4.5. Gelet op de voorgaande overwegingen zal de rechtbank het beroep gegrond verklaren. Het bestreden besluit komt wegens strijd met de artikelen 7:12 en 3:2 van de Awb voor vernietiging in aanmerking. Nu aan het primaire besluit dezelfde gebreken kleven, ziet de rechtbank aanleiding om met toepassing van artikel 8:72, vierde lid, van de Awb, zelf in de zaak voorzien door het primaire besluit te herroepen. Dit brengt met zich mee dat de situatie herleeft dat er sprake is van activiteiten in strijd met het bestemmingsplan en dat er weer ter beoordeling van verweerder voorligt de legalisatieaanvraag van de eigenaar van het perceel en nog altijd het handhavingsverzoek van eiseres. Verweerder dient opnieuw op de aanvraag van de eigenaar van het perceel te beslissen met in achtneming van deze uitspraak.

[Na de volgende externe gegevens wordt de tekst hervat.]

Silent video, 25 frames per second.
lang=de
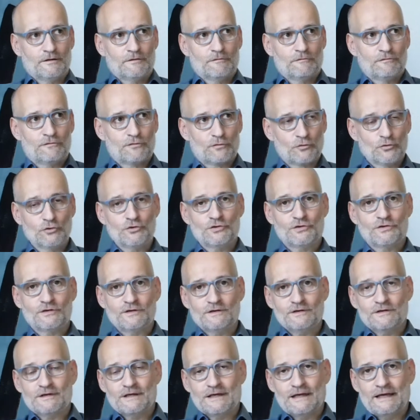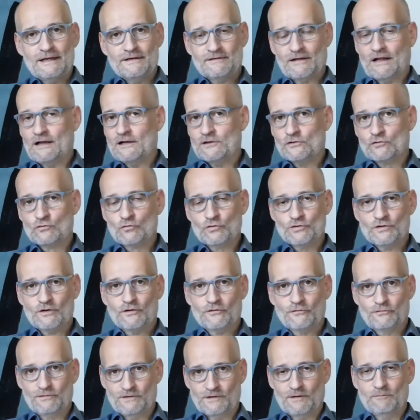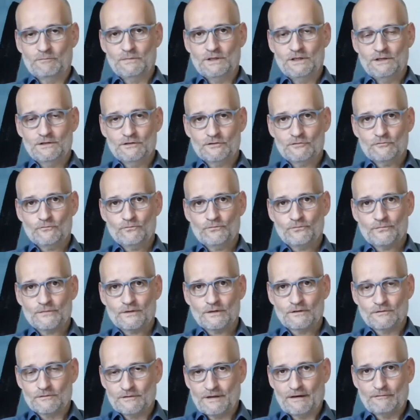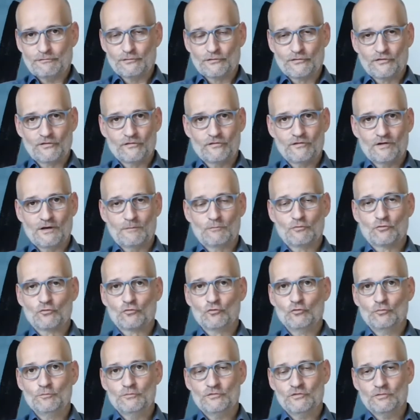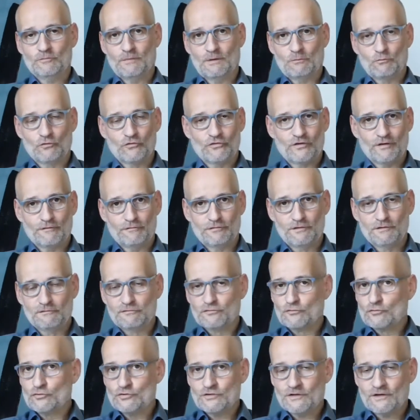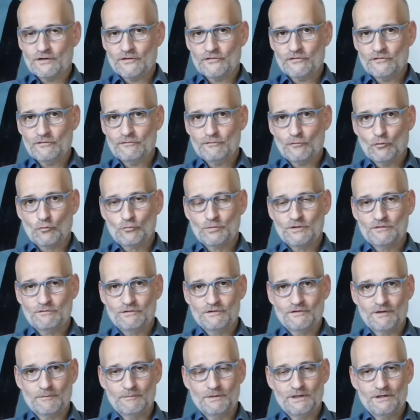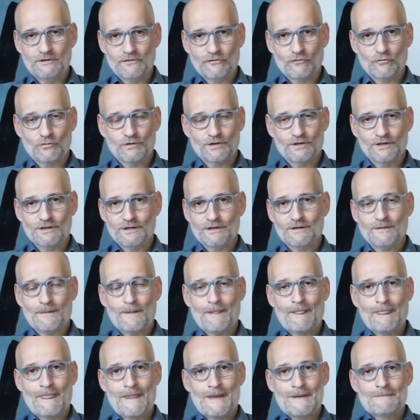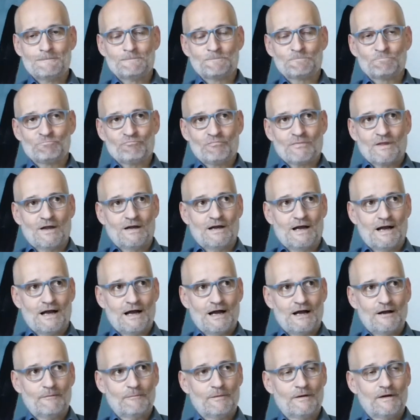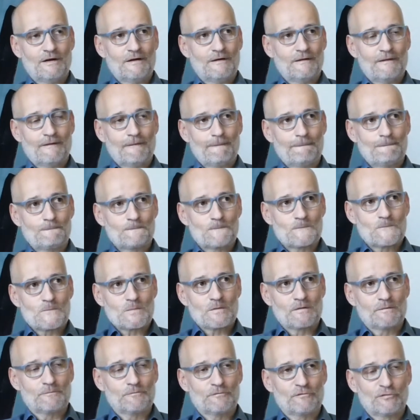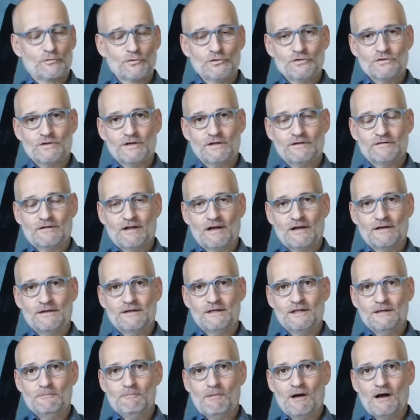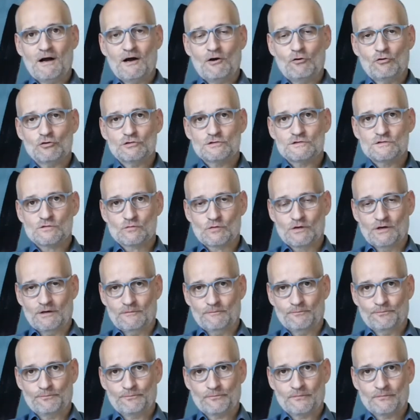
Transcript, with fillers: Früchte enthalten durchaus Vitamine, dafür sind sie ja berühmt, man muss ja viel Früchte essen, um die Vitamine zu kriegen, aber ähm, Früchte enthalten immer auch Zucker.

4.6. De rechtbank ziet aanleiding om verweerder te veroordelen tot vergoeding van de kosten van rechtsbijstand die eiseres in beroep en bezwaar heeft moeten maken. Deze wordt begroot op € 1.311,- (1 punt voor het indienen van het beroepschrift, 1 punt voor het indienen van het bezwaarschrift, 1 punt voor het verschijnen ter zitting, € 437,- per punt). Ook dient verweerder het griffierecht aan eiseres te vergoeden.
4.7. Volledigheidshalve overweegt de rechtbank tenslotte als volgt. Eiseres heeft als beroepsgrond nog aangevoerd dat verweerder haar ten onrechte niet bij de onderhandelingen met de aanvrager heeft betrokken. De rechtbank overweegt dat verweerder daartoe in beginsel niet verplicht is. Er zijn echter wel situaties denkbaar waarin verweerder dit op grond van artikel 3:2 van de Awb wel behoort te doen. De rechtbank geeft verweerder mee dit bij de nieuwe besluitvorming mee te nemen.

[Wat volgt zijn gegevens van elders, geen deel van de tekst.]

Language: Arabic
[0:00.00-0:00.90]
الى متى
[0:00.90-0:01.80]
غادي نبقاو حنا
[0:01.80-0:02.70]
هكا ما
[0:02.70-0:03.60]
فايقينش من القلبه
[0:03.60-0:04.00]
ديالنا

Ook voor de nieuwe besluitvorming acht de rechtbank het volgende van belang. In de vergunning staat dat verweerder de uniforme openbare voorbereidingsprocedure heeft gevolgd en dat eiseres een zienswijze heeft ingediend. Ter zitting is desgevraagd gebleken dat dit niet juist is. Verweerder heeft in overleg met de voormalige gemachtigde van eiseres het handhavingsverzoek van eiseres als een prematuur zienswijze aangemerkt. De (nieuwe)gemachtigde van eiseres heeft ter zitting te kennen gegeven hierover niet op de hoogte te zijn en heeft geklaagd over de omstandigheid dat eiseres geen gelegenheid is geboden een zienswijze in te dienen.

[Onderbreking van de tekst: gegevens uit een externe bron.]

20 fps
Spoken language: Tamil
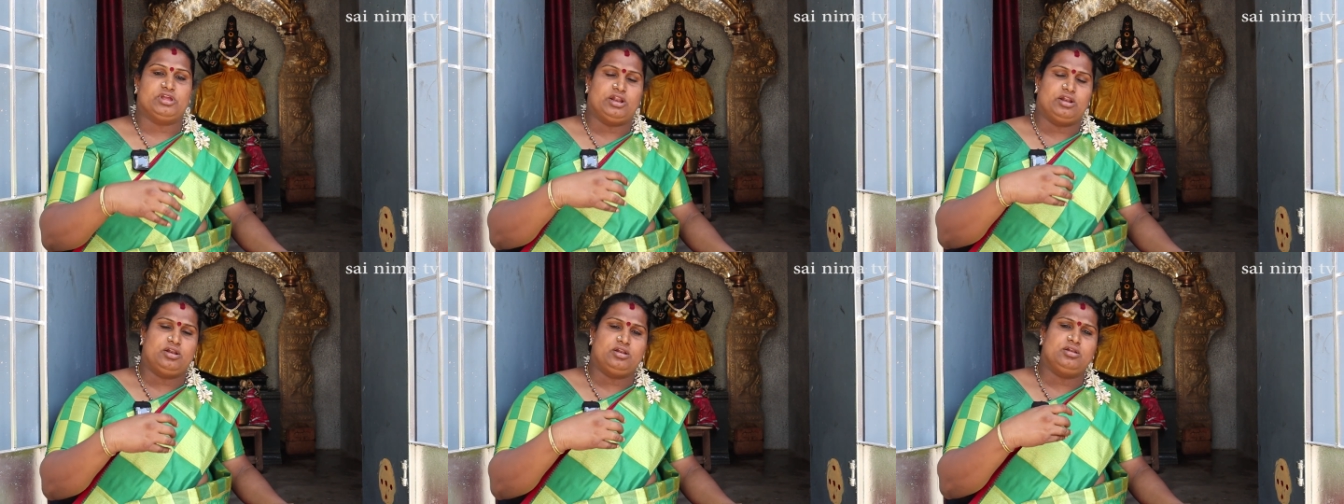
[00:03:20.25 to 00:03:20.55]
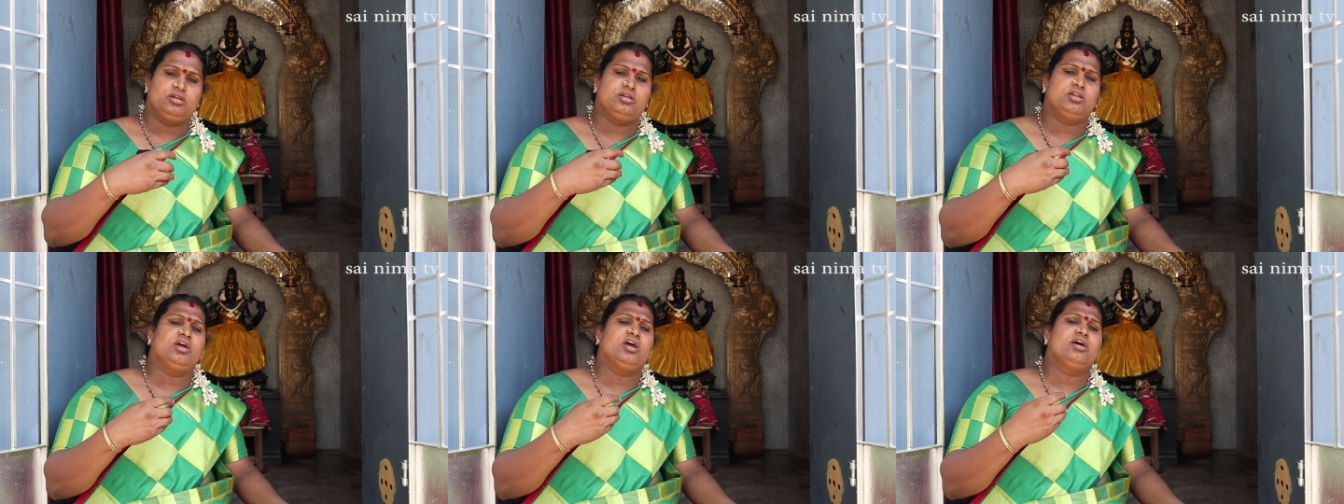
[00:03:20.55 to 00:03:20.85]

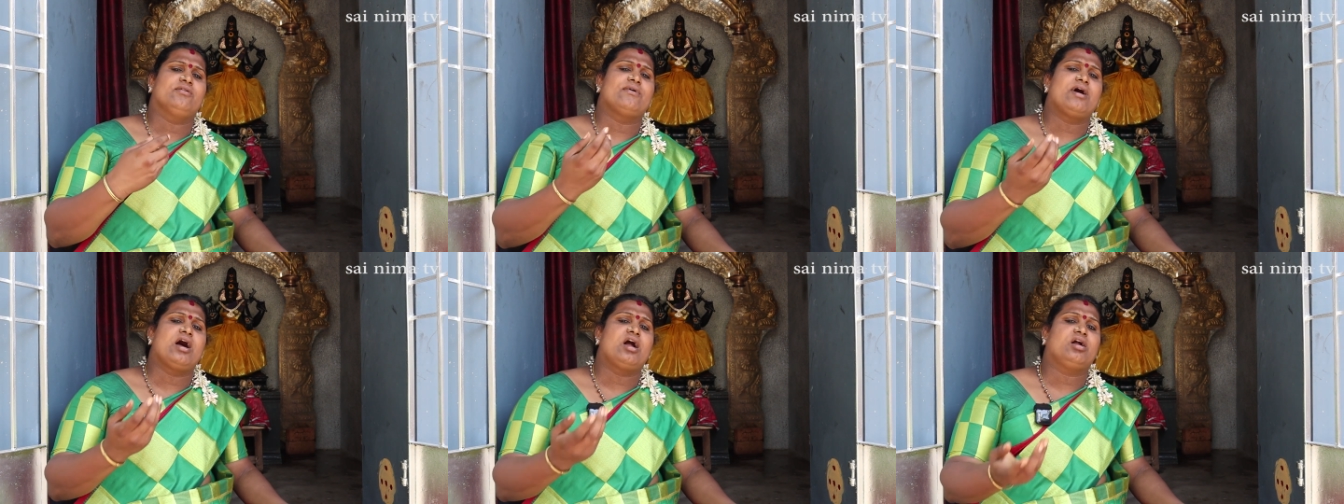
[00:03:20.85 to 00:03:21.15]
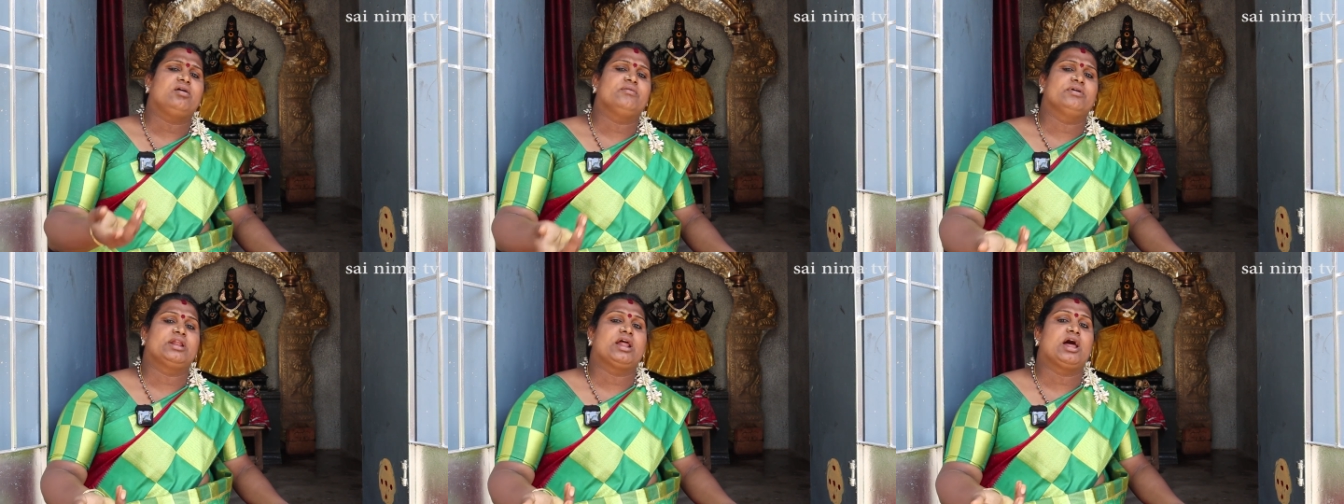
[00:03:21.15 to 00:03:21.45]
என்ன
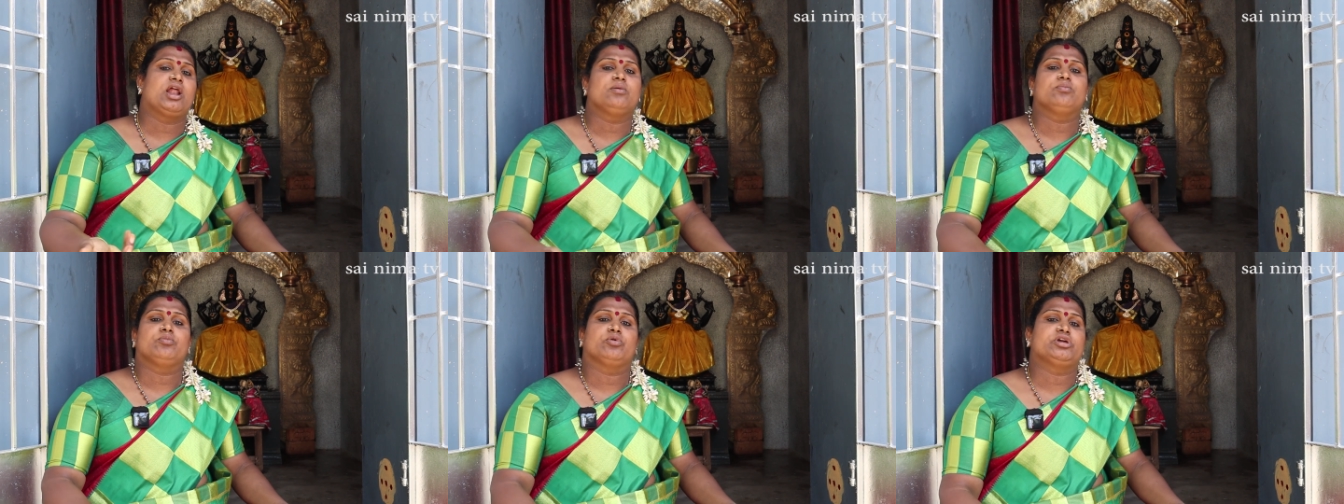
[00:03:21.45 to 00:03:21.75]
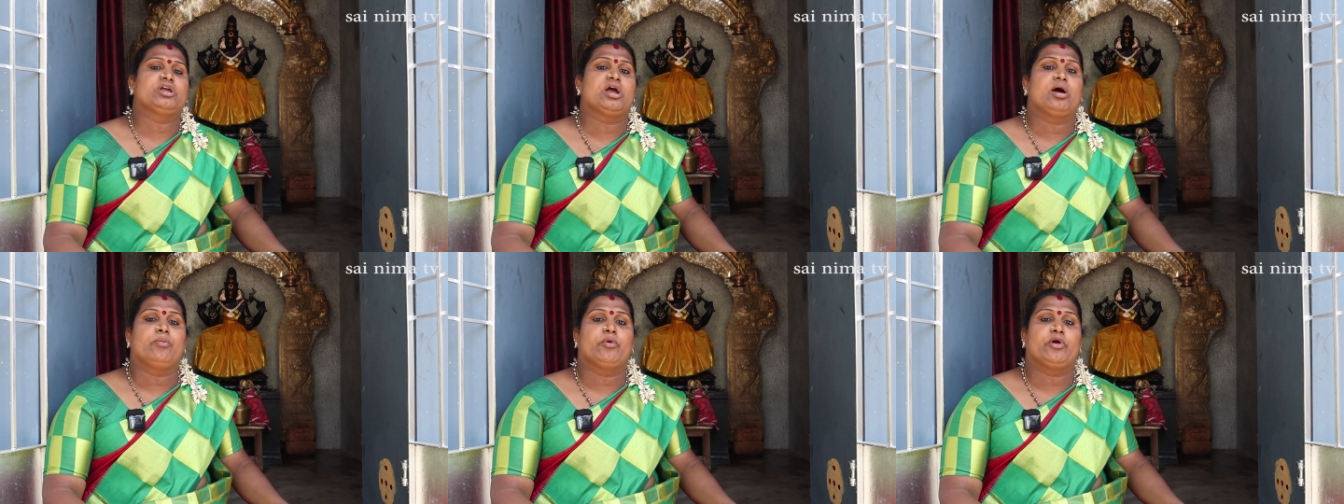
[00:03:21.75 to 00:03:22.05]
வாக்கு வேணாலும்
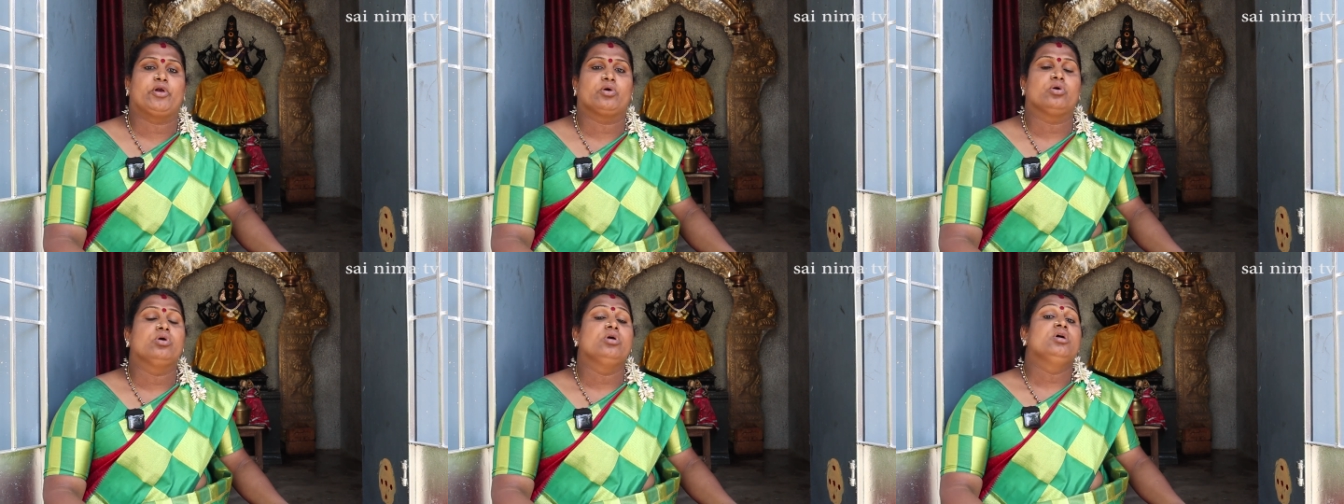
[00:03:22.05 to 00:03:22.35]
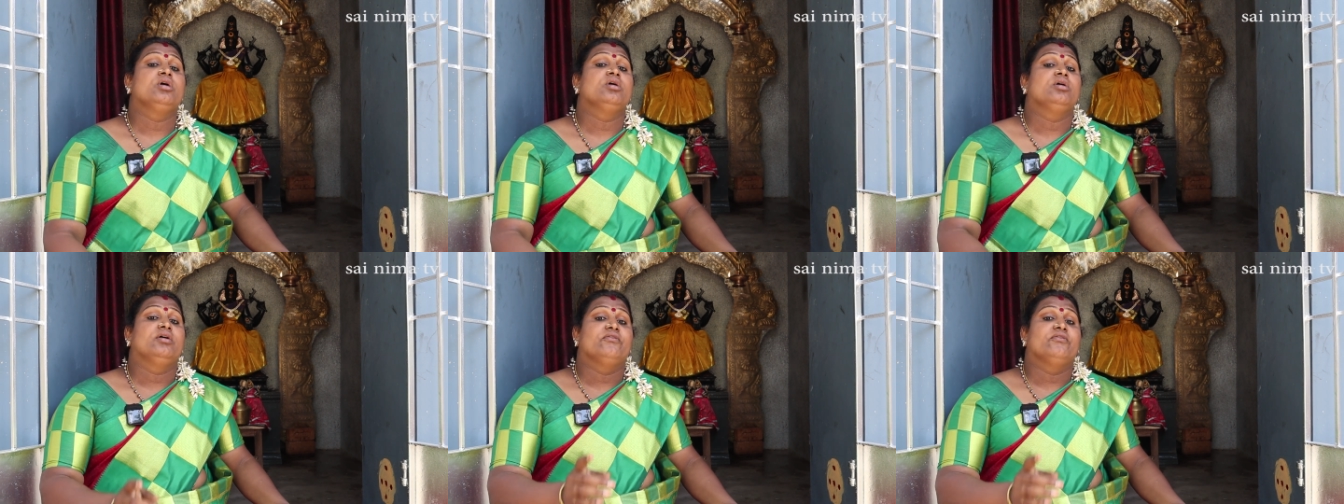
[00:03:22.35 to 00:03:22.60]
பொய்யா போயிடும்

De rechtbank overweegt dat op een aanvraag om een omgevingsvergunning voor het uitvoeren van een werk de reguliere voorbereidingsprocedure van toepassing is. Dit wordt alleen anders als met toepassing van artikel 2.11, tweede lid in samenhang met artikel 2.12 van de Wabo de planologische strijdigheid wordt weggenomen. Op grond van het bepaalde in Artikel 3.10, eerste lid van de Wabo is op een aanvraag om een omgevingsvergunning in de zin van artikel 2.1, eerste lid, onder c van de Wabo wegens strijd met bestemmingsplan of beheersverordening en waarvoor slechts met toepassing van artikel 2.12, eerste lid onder a, ten derde (oude projectbesluit) of artikel 2.12, tweede lid (tijdelijke afwijking bestemmingsplan) vergunning kan worden verleend, de uniforme openbare voorbereidingsprocedure (afdeling 3.4 van de Awb) van toepassing. Dit betekent dat, indien verweerder de aangebrachte verharding op de gronden met de bestemming “tuinen” wil legaliseren, verweerder de uniforme openbare voorbereidingsprocedure dient te volgen.